In addition, baseline demographics and all-cause revision rates at latest follow-up were compared between patients with PROM scores included in our study (+ PROM) and patients undergoing TKA during the study period who were excluded due to incomplete PROMs (− PROM). A total of 5162 patients (5,425 TKAs) were excluded due to incomplete PROMs. Patients with PROMs were less predominantly female (+ PROM: 64.5% vs − PROM: 68.7%, p < 0.001) and non-White (+ PROM: 39.3% vs − PROM: 45.7%, p < 0.001) compared to those without PROMs. Those with PROMs were slightly younger (+ PROM: 65.7 ± 9.6 vs − PROM: 66.9 ± 9.4, p < 0.001) and had slightly lower average BMIs (+ PROM: 32.0 ± 6.3 vs − PROM: 32.6 ± 6.2, p < 0.001), but both differences were not clinically significant. Charlson Comorbidity Index scores were comparable (+ PROM: 3.2 ± 2.3 vs − PROM: 3.3 ± 2.3, p = 0.261). All-cause revisions at latest follow-up were greater for patients with PROMs (+ PROM: 2.9% vs − PROM: 1.6%, p < 0.001).

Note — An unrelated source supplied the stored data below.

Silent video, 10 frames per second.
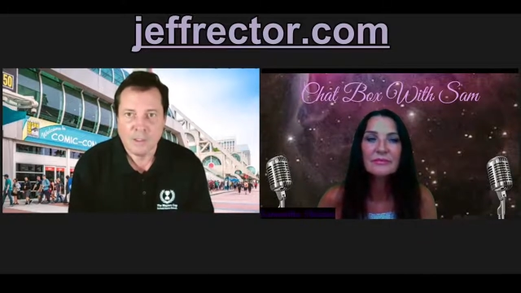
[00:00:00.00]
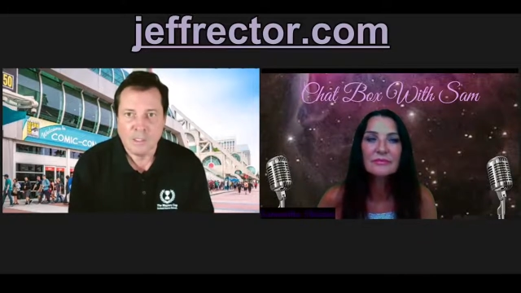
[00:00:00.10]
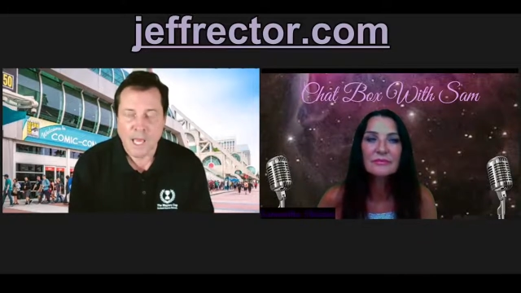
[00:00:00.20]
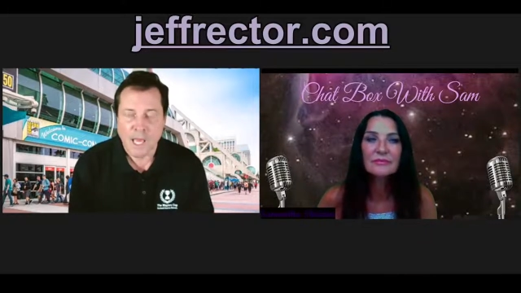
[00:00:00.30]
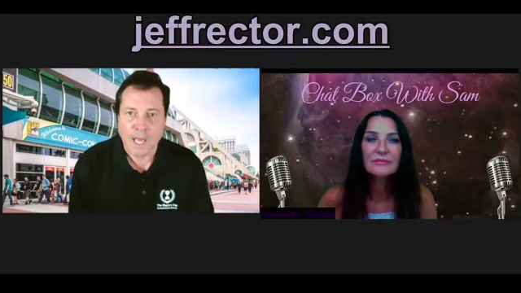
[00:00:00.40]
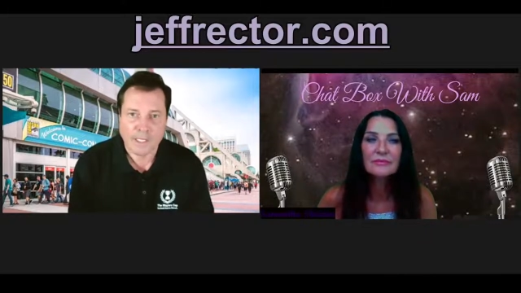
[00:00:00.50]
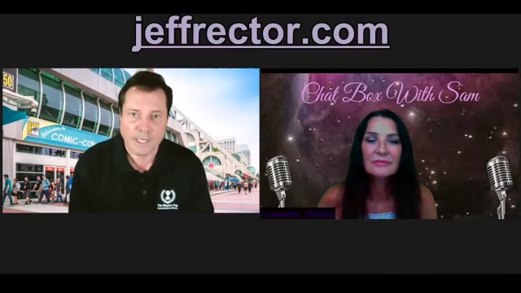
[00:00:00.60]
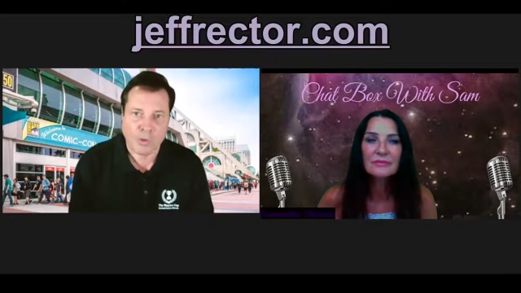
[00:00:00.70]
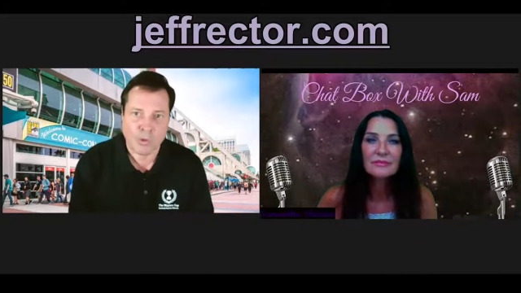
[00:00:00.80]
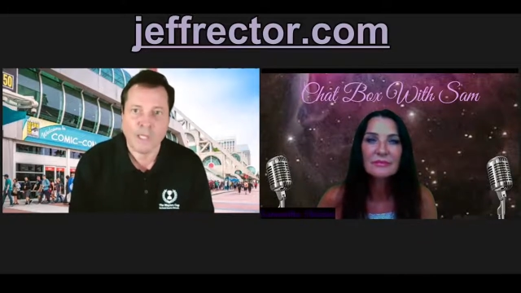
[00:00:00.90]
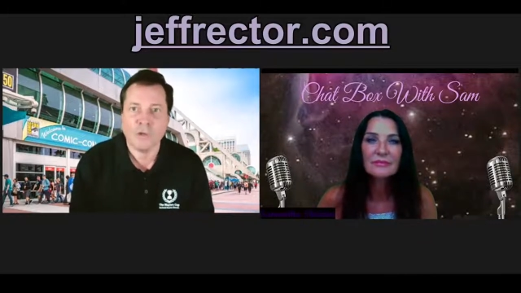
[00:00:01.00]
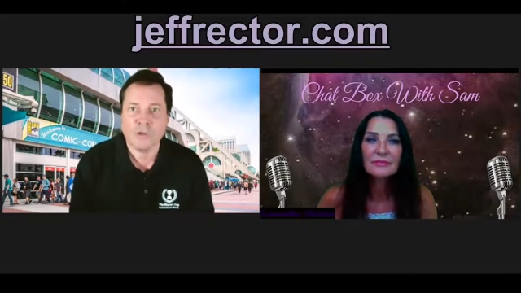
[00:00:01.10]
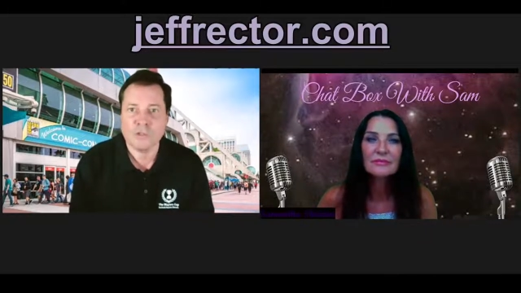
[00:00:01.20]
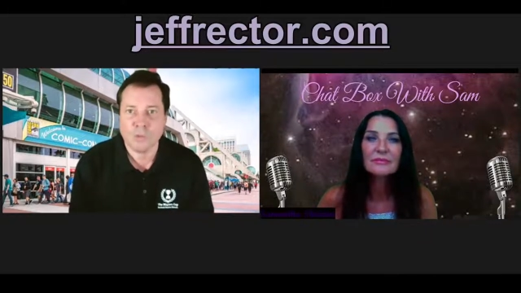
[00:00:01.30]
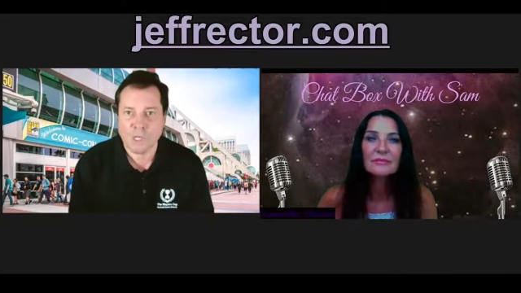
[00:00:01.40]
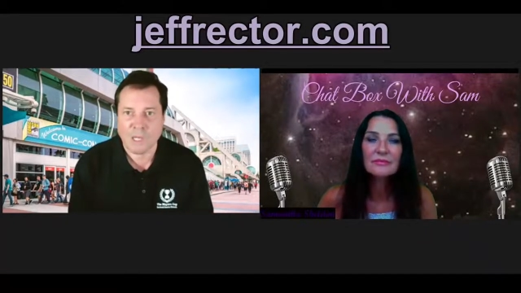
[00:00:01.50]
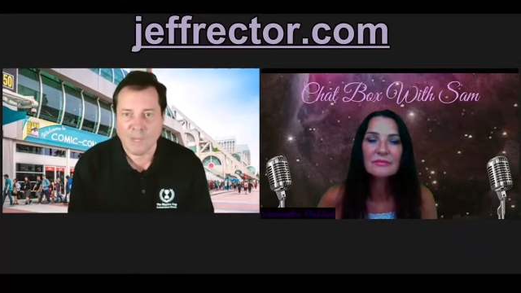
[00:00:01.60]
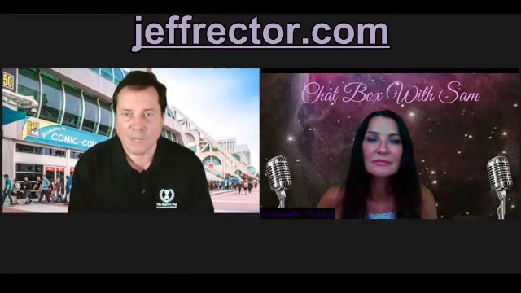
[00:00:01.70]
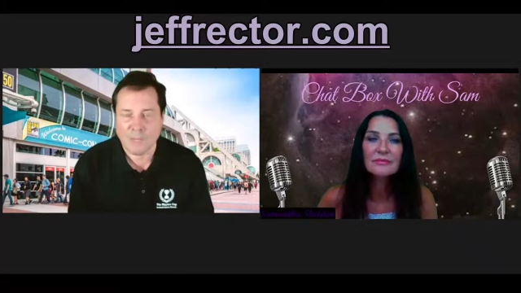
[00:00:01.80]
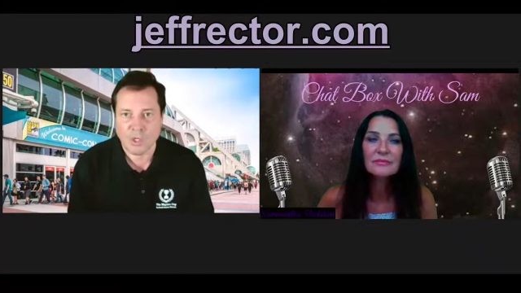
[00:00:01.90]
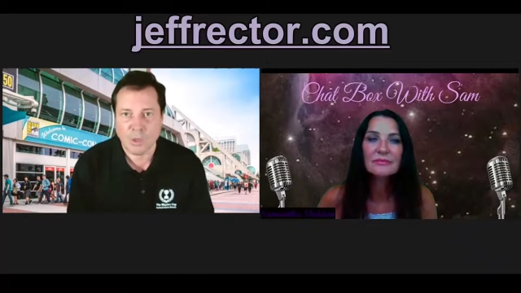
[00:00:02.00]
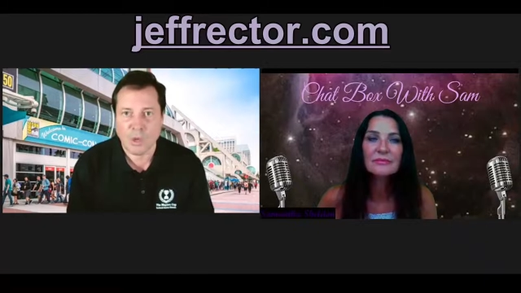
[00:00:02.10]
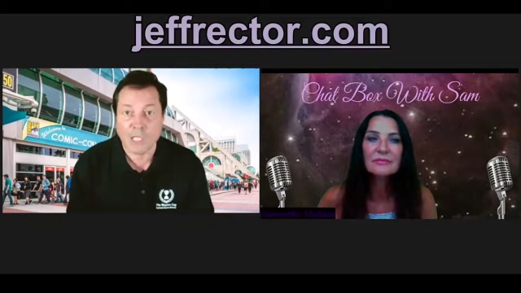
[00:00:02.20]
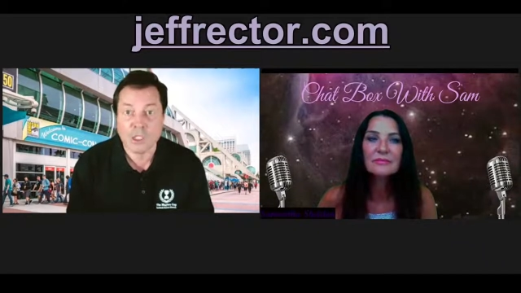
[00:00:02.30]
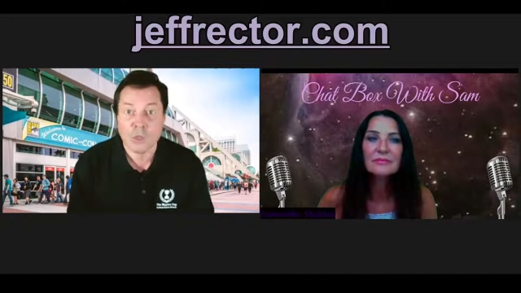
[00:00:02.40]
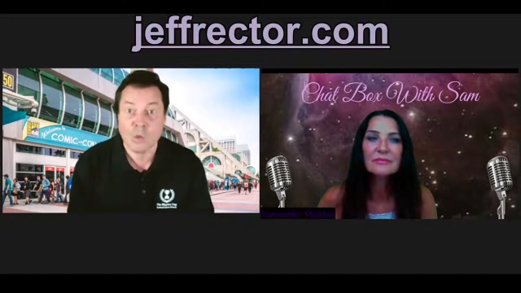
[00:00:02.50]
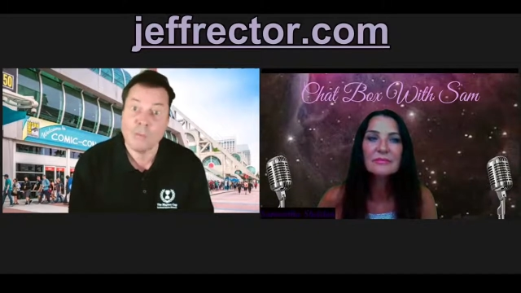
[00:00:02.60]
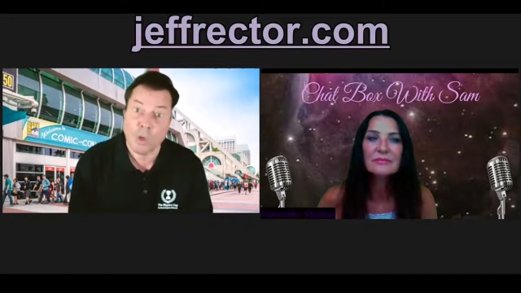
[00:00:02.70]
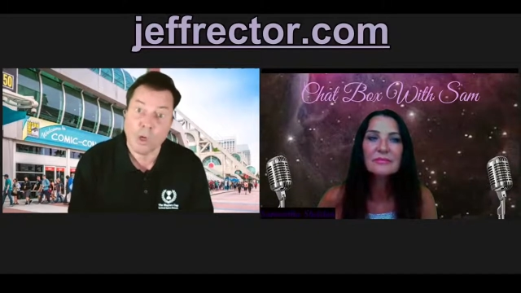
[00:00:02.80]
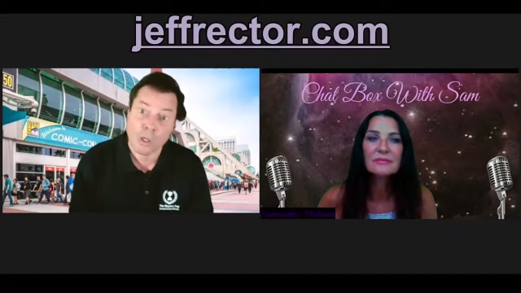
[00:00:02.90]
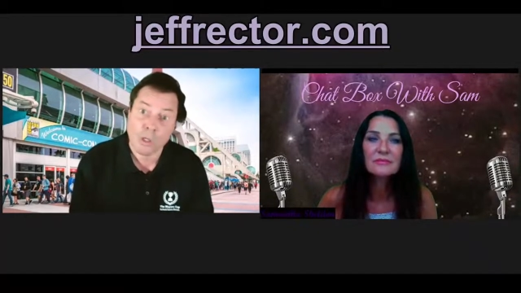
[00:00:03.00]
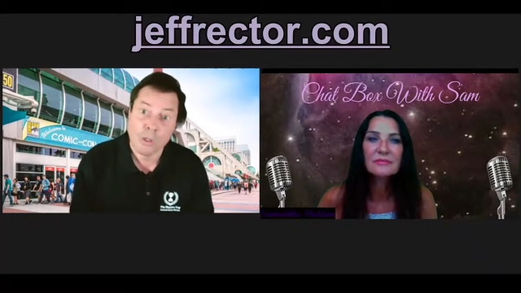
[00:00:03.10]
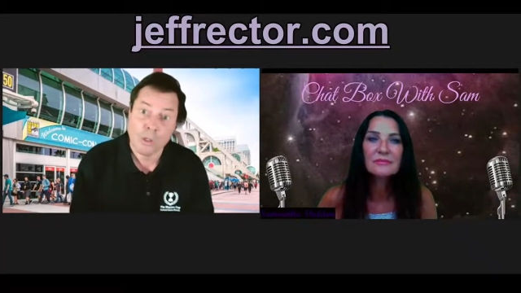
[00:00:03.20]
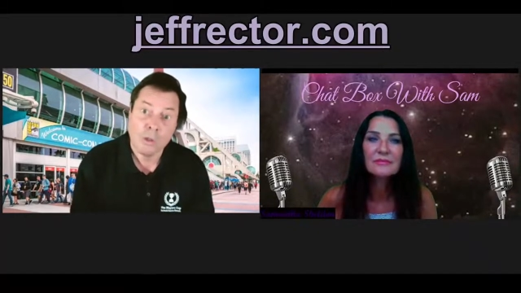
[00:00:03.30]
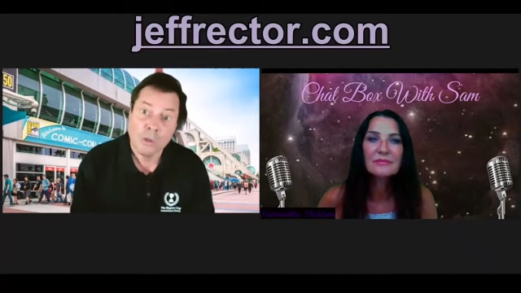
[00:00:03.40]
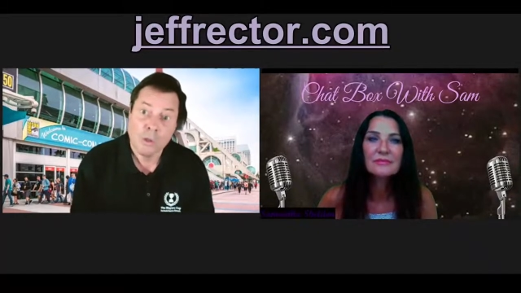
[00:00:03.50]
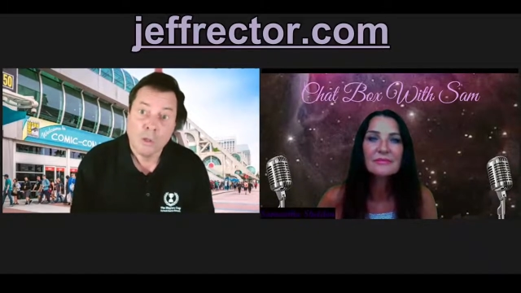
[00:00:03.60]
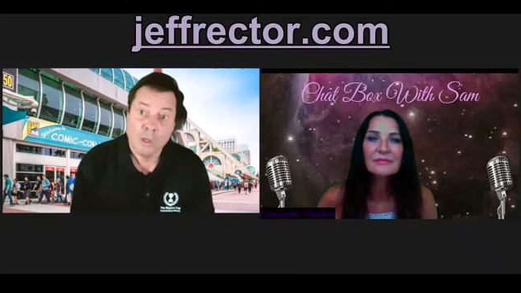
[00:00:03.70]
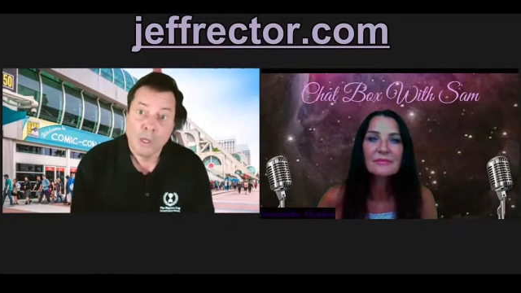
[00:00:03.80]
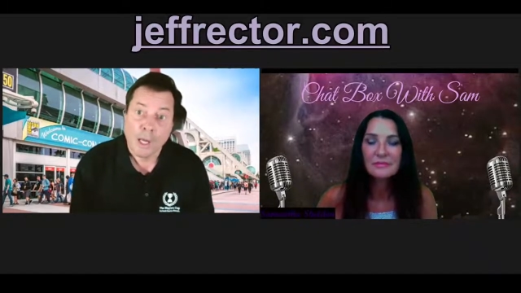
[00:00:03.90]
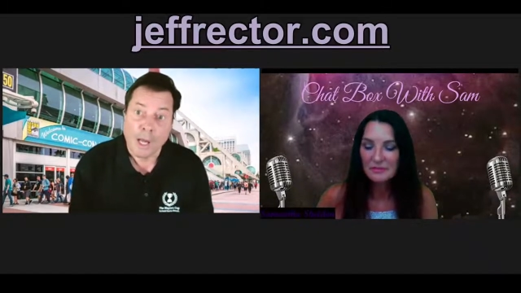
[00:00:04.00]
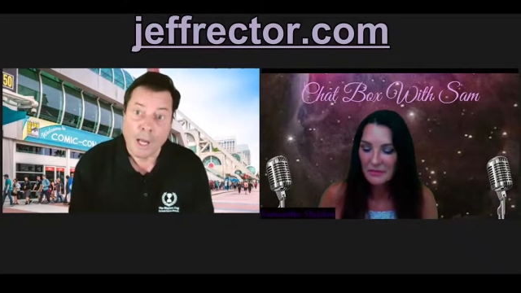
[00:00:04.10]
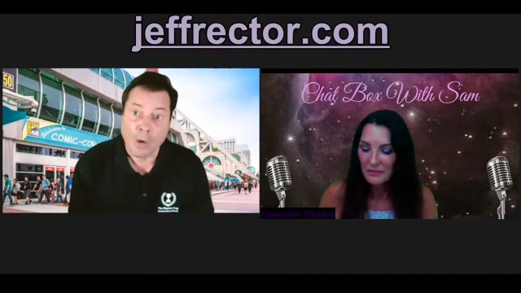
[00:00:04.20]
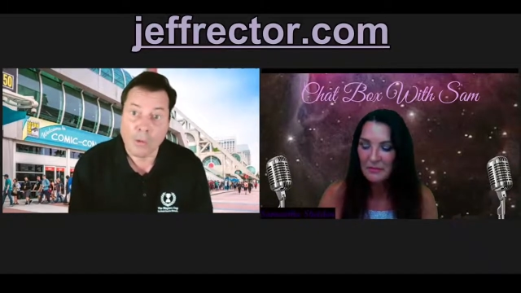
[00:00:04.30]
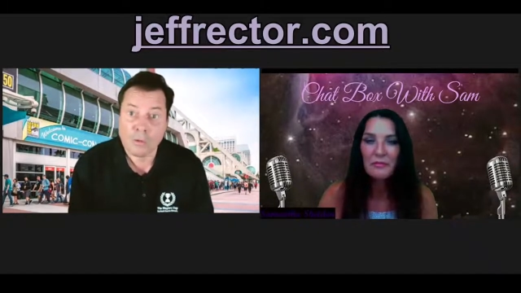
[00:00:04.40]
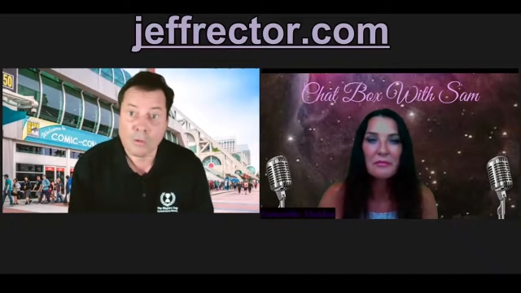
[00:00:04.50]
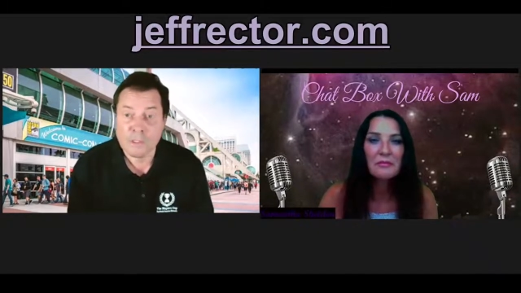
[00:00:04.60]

Speaker 1: acting reels or what I'm up to, I also have a book out in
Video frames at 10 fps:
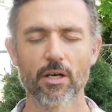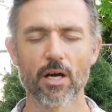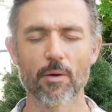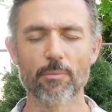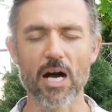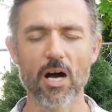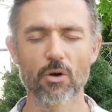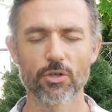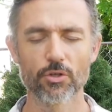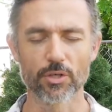
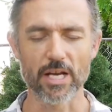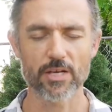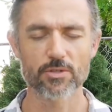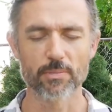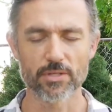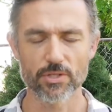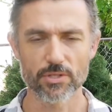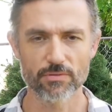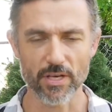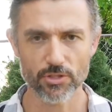about your next
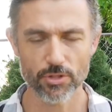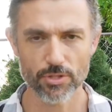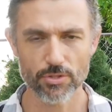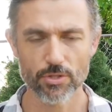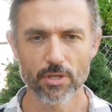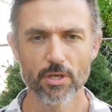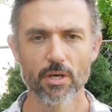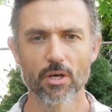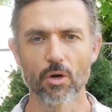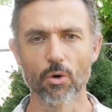business ventures,
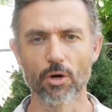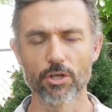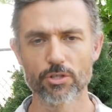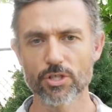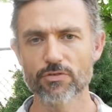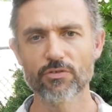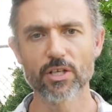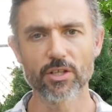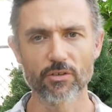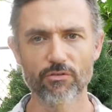or you're just
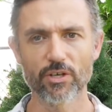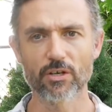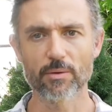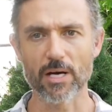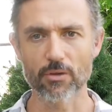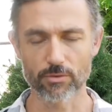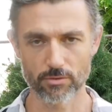feeling fear about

Patient reported outcome measures
Preoperative PROMs were analyzed from patients’ latest office visit prior to surgery. Postoperative PROMs were recorded at patients’ postoperative follow-up appointments. Patients who did not have both a preoperative and postoperative score reported for at least one outcome during the study period were excluded from analysis. Given that the aim of this study was to assess overall differences in PROM score improvements across BMI classes, rather than absolute score changes within a specific postoperative time frame, the latest score completed during the study period was used for patients with multiple postoperative scores reported. Pre/Post- PROM score change (Pre/Post-Δ) was calculated by subtracting the preoperative score from the postoperative score. Average preoperative, postoperative, and Pre/Post-Δ scores were compared between all groups.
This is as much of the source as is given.